Interested in testing ROS-based robots in the real-world?

We conducted a study to collect exemplars from the ROS community to assist developers and QA teams in ensuring ROS-based robotic systems’ reliability in real-world scenarios. Thanks to all who took their valuable time to answer our questionnaire (link) earlier this year.

We are thrilled to share the results of our study! It is a set of 20 guidelines with concrete exemplars (e.g., tools, methods, and code snippets) to assist with runtime verification and field-based testing for ROS-based robotic systems.

The guidelines are documented in a dedicated website:

For further details, there is a full paper in ArXiV:

Ultimately, we believe the guidelines should be a live piece of work and grow with this fast-evolving community. We prepared instructions: contribute to the guidelines!.

Let me know what you think!

Ricardo D. Caldas


Thanks for sharing!

We become more and more convinced that the major field-test improvement is achieved when you provide your robot with a speaker, sound_play and a simple interface (let’s say topic /say) via which nodes can report when something goes haywire or via which the robot explains what it is currently thinking/doing. Imagine the robot says not enough disk space instead of you finding after the test that the bags would not fit!

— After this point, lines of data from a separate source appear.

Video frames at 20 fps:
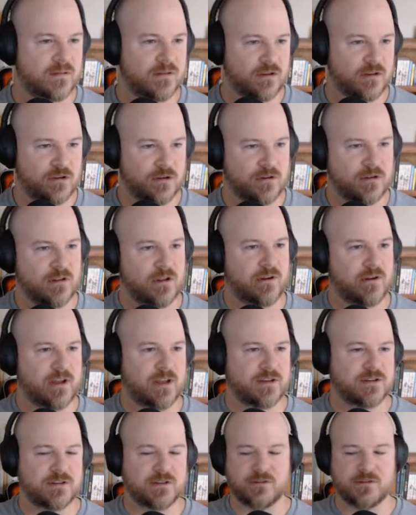good
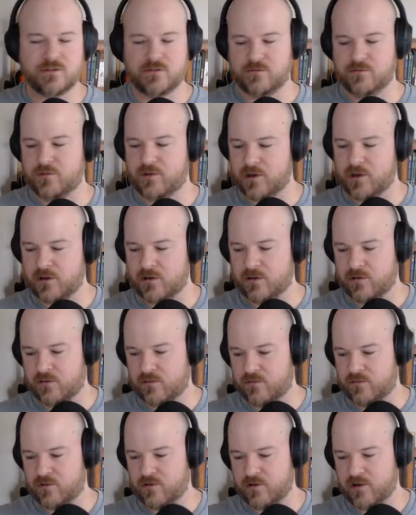location to
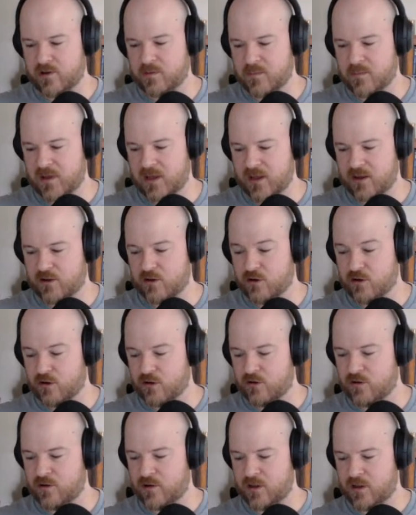go during the
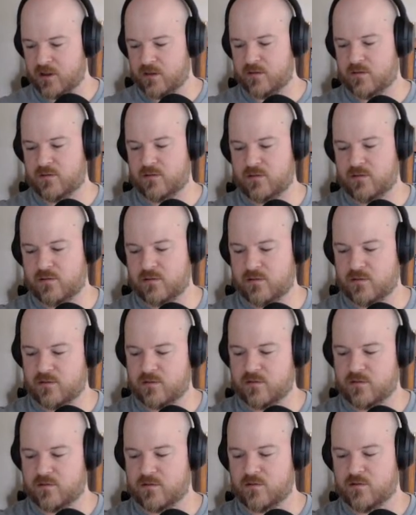current
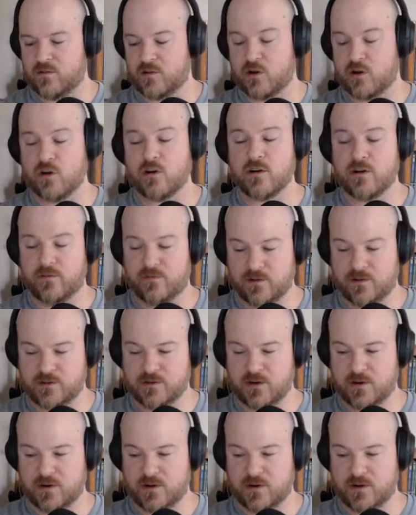adventure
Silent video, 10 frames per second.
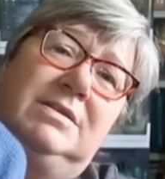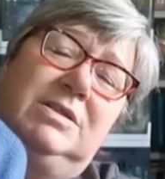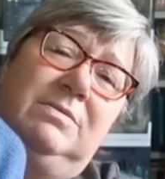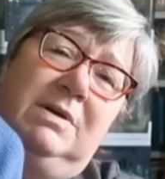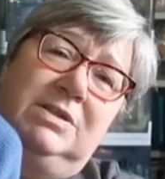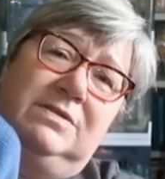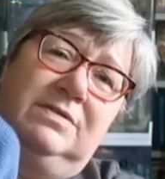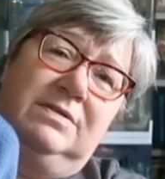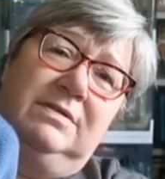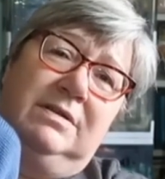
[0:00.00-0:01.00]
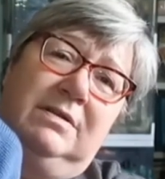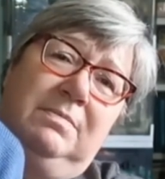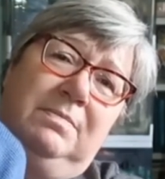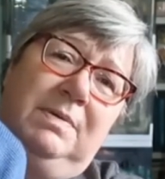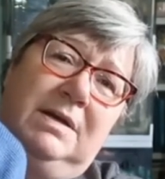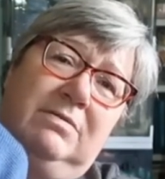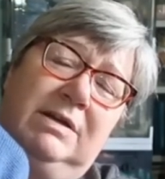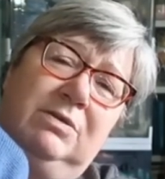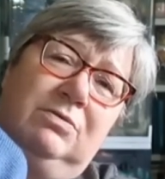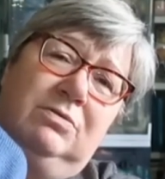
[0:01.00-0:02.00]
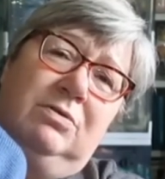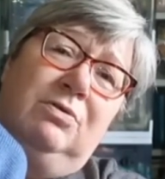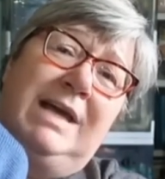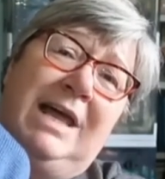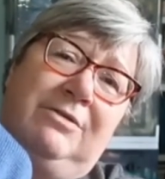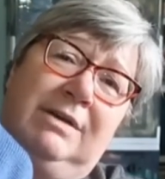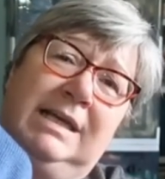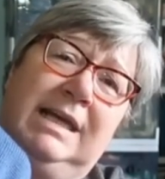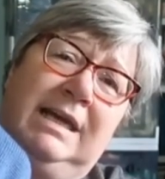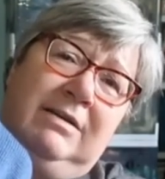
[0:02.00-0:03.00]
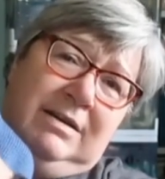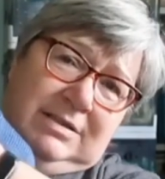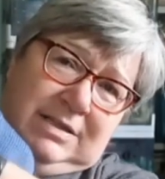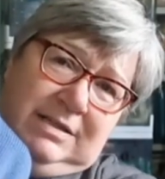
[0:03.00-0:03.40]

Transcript: too much, you know, puckering or gathering here.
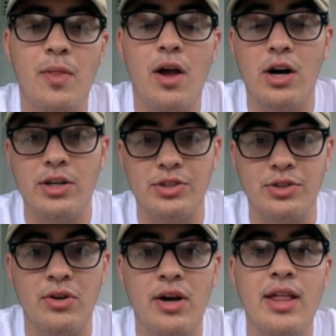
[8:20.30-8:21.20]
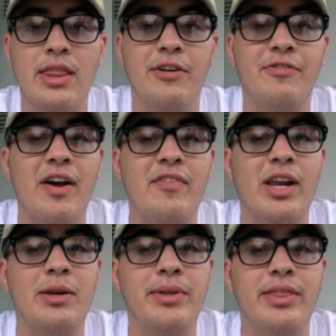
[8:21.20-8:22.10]
Also, the five
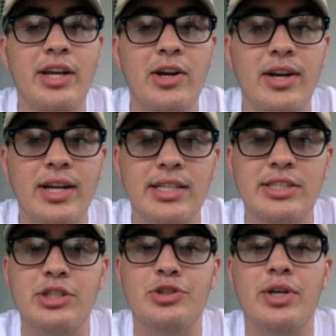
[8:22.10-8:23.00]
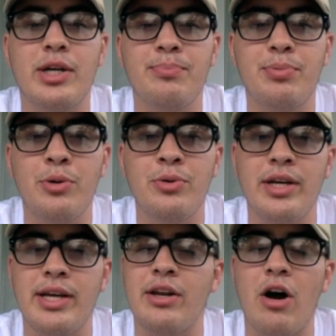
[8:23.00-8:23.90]
element theory is also a component
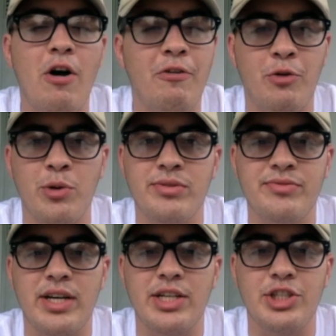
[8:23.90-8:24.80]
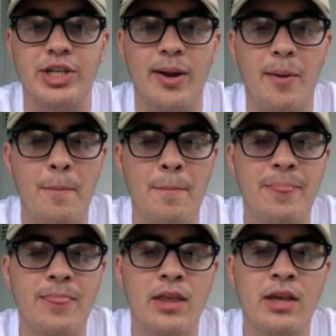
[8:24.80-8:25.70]
in all forms of Tai Chi.
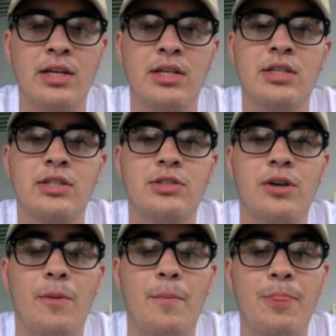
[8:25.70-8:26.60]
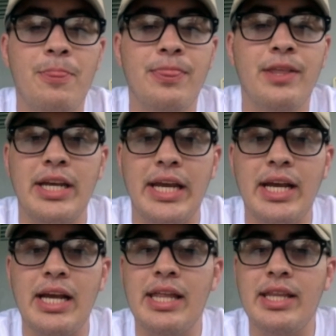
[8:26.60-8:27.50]
So, the
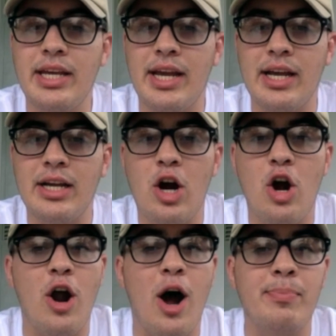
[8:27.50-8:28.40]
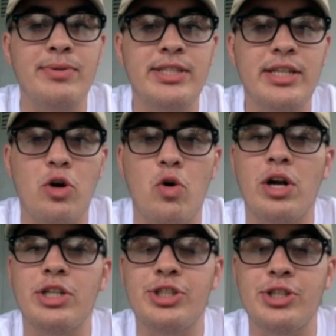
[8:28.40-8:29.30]
yin and the yang are opposite or
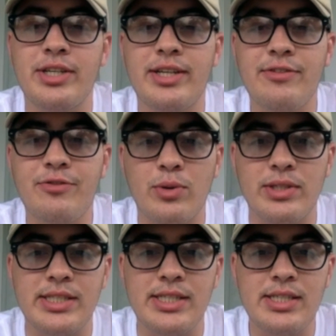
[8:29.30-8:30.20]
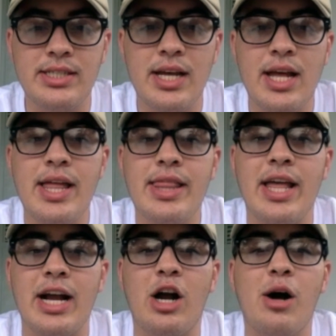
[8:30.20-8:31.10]
alternating forces
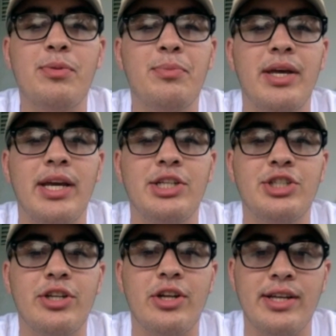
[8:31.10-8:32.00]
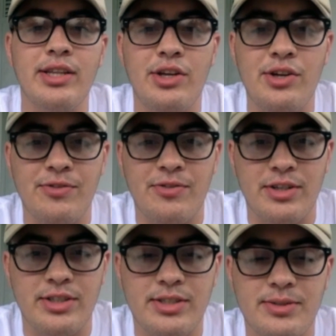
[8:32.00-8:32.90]
that complement each other in the
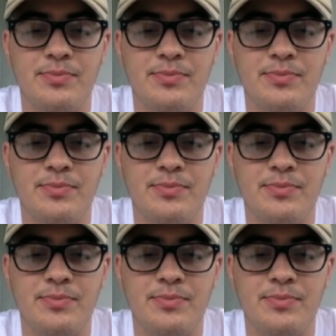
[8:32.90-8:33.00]
universe.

Interesting approach @peci1!

Sounds like some form of runtime monitoring though instead of checking at runtime with some specification, it informs the operators. I like it because it involves the operator in the checking rather than specifications (which are often hard to find)! Do you have some experiments or any a report explaining how has the sound_play package been used in a field test?

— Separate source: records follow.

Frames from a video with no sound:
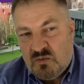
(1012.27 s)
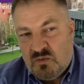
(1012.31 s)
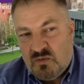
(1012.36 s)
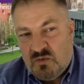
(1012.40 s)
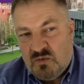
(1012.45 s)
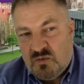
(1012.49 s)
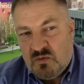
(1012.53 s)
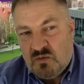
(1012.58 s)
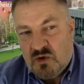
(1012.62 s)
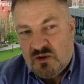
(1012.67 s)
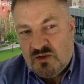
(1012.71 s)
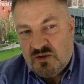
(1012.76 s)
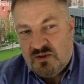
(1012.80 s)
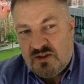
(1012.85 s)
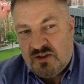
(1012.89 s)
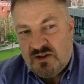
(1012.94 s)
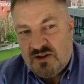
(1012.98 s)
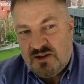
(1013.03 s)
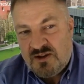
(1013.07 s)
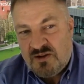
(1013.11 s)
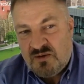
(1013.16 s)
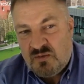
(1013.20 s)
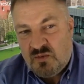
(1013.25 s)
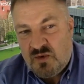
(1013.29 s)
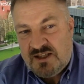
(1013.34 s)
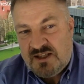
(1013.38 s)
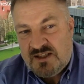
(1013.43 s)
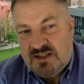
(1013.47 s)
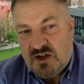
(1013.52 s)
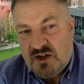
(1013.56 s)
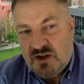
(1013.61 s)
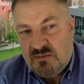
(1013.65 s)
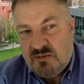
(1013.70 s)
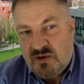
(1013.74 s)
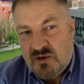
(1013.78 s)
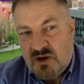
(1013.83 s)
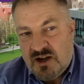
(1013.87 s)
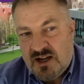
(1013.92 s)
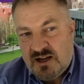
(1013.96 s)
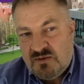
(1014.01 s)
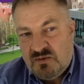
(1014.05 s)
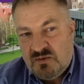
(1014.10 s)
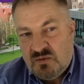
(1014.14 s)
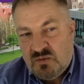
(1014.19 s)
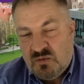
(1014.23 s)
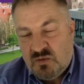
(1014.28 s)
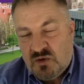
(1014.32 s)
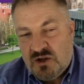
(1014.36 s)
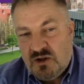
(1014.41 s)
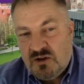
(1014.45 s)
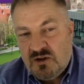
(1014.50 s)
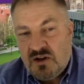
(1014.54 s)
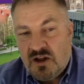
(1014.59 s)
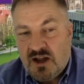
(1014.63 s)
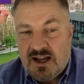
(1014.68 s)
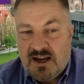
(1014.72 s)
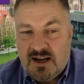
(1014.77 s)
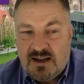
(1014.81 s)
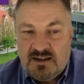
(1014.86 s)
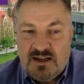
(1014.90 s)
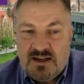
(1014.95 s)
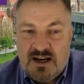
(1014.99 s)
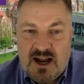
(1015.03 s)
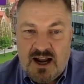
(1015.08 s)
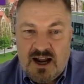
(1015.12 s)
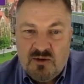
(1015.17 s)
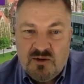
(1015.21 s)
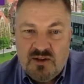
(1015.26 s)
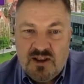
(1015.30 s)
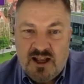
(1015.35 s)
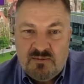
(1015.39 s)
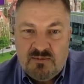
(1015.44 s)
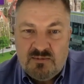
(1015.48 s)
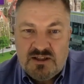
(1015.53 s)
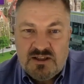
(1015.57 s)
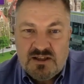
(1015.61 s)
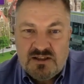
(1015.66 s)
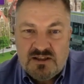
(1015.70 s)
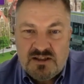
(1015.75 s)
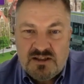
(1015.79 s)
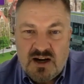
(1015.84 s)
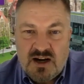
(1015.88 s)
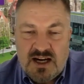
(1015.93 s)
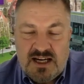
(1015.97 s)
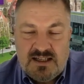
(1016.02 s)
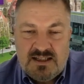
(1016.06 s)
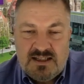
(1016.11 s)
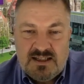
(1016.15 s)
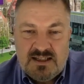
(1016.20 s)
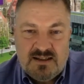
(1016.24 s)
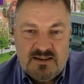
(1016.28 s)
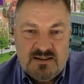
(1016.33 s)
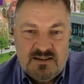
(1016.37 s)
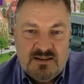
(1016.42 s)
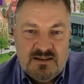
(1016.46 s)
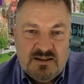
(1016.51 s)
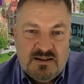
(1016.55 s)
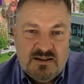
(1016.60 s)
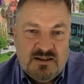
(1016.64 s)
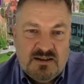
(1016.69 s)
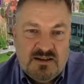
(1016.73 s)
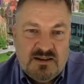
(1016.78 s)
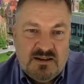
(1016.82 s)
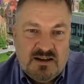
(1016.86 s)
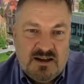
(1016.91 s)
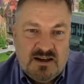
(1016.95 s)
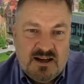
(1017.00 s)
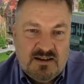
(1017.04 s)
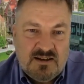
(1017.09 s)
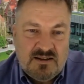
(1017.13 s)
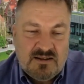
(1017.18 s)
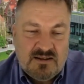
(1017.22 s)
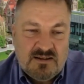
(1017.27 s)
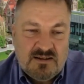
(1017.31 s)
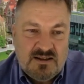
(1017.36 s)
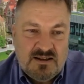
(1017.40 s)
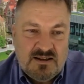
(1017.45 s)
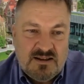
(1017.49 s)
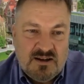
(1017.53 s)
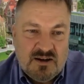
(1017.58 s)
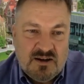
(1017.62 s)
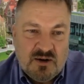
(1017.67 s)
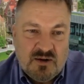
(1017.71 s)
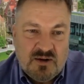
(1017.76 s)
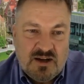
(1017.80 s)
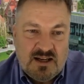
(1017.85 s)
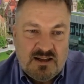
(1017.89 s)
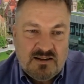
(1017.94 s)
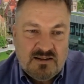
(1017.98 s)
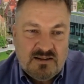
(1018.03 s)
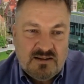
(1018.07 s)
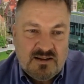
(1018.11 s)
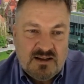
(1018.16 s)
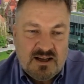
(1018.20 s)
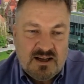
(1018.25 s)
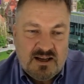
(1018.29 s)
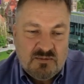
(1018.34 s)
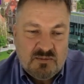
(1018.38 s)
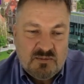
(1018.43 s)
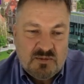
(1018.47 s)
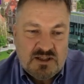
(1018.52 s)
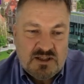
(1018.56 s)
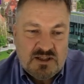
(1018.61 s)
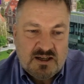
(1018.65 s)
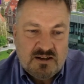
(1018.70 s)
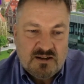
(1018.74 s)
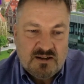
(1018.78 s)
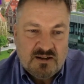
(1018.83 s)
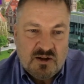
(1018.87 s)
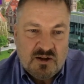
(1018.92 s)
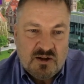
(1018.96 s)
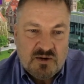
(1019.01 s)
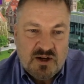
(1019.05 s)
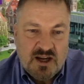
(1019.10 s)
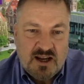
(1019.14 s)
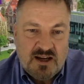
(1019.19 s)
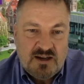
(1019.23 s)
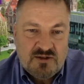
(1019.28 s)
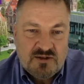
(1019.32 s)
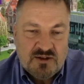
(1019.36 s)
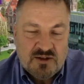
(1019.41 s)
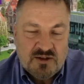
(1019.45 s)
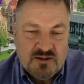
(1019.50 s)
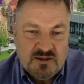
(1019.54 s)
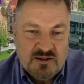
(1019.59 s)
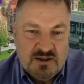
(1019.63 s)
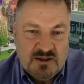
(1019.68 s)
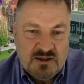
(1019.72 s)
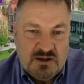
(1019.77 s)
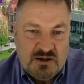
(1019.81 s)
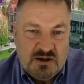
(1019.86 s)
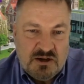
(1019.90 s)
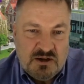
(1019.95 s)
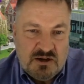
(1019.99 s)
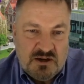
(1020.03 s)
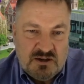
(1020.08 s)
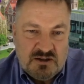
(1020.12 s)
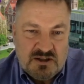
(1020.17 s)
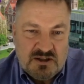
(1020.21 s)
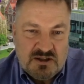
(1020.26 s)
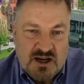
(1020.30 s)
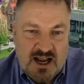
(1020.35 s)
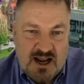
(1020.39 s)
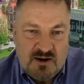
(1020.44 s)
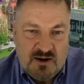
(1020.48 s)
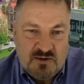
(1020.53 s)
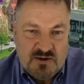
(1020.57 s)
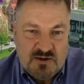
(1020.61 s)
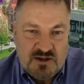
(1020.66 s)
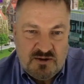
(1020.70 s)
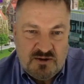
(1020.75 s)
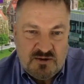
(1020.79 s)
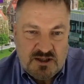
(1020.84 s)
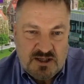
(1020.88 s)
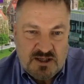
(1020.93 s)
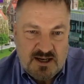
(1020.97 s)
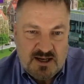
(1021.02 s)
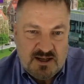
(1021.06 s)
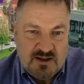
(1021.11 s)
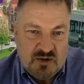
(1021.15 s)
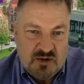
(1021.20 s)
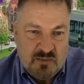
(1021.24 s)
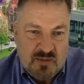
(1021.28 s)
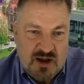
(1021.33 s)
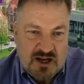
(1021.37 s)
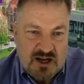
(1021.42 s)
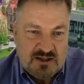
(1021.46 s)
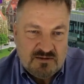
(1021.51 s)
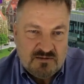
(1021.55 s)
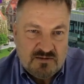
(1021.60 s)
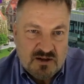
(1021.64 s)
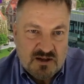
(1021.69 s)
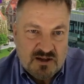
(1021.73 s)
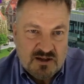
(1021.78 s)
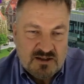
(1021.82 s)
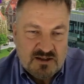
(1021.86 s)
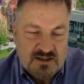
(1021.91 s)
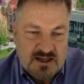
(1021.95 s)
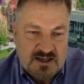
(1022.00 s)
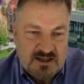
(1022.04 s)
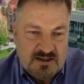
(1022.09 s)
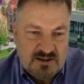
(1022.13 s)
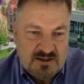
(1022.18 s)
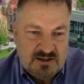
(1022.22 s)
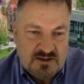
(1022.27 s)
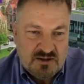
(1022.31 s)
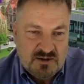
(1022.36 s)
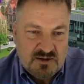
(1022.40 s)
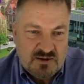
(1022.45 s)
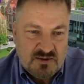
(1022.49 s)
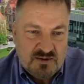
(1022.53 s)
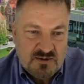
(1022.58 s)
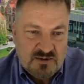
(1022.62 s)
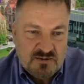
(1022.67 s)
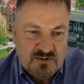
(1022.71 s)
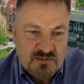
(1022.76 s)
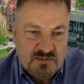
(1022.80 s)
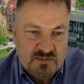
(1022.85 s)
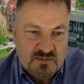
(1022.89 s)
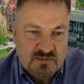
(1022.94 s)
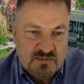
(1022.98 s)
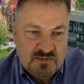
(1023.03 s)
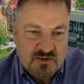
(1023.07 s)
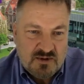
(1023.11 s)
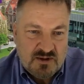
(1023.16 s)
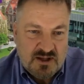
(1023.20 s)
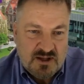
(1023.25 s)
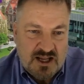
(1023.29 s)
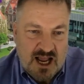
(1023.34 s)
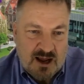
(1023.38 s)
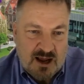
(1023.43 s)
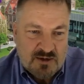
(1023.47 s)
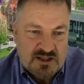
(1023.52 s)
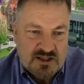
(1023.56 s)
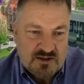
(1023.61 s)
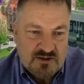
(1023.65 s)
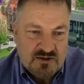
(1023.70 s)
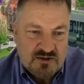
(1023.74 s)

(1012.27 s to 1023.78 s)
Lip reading: the wind turbine would look like and allow them to site it in a particular location. So how do you take the metaverse into the Amazon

No formal reports we’d have written. But years of usage. We have a robot with problematic motor drivers, and when the driver node decides it is time to reset them, which takes a few seconds, it stops the robot and says what it is doing so that the operator is not confused. Similarly, we have audio warnings for low battery level which is also quite useful during experiments. Our compass calibration tool gives audio instructions to the operator regarding when to start and stop rotating the robot.

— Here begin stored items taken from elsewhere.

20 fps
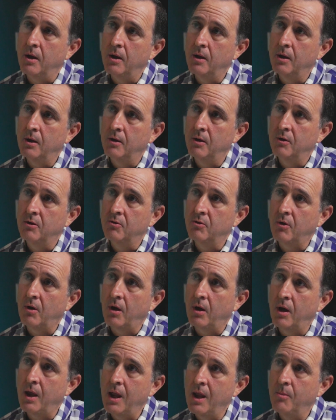is
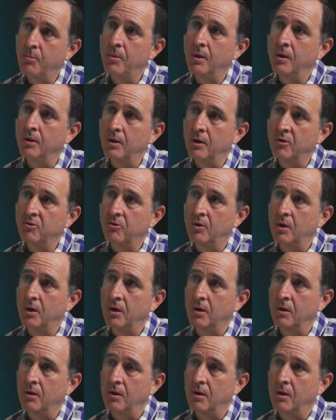ambient
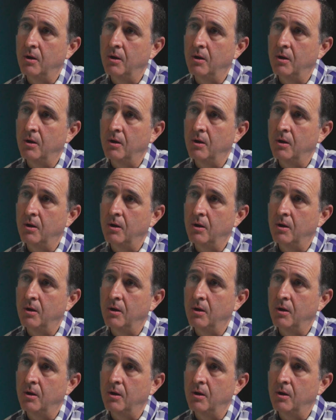listening,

We also had project-specific audible feedback like reporting when GNSS fix covariance grew above a specified limit. Or, when DARPA personnel extracted our robots from tunnels during SubT challenge, the robots talked to them to confirm they are correctly estopped or they also said jokes :slight_smile:

Recently, we added our robots the ability to introduce themselves when there are people visiting our lab. It is kind of subpar to intro by humans (the TTS is not easy to comprehend), but very popular.

The good thing about sound_play is it offers a topic for specifications of the sound to play/say, so we also sometimes run one sound interpreter on the robot itself and another one on the operator PC so that the operator can hear the audible feedback even when the robot is far away. And the only thing that is transmitted over network is the text to say, no audio streaming.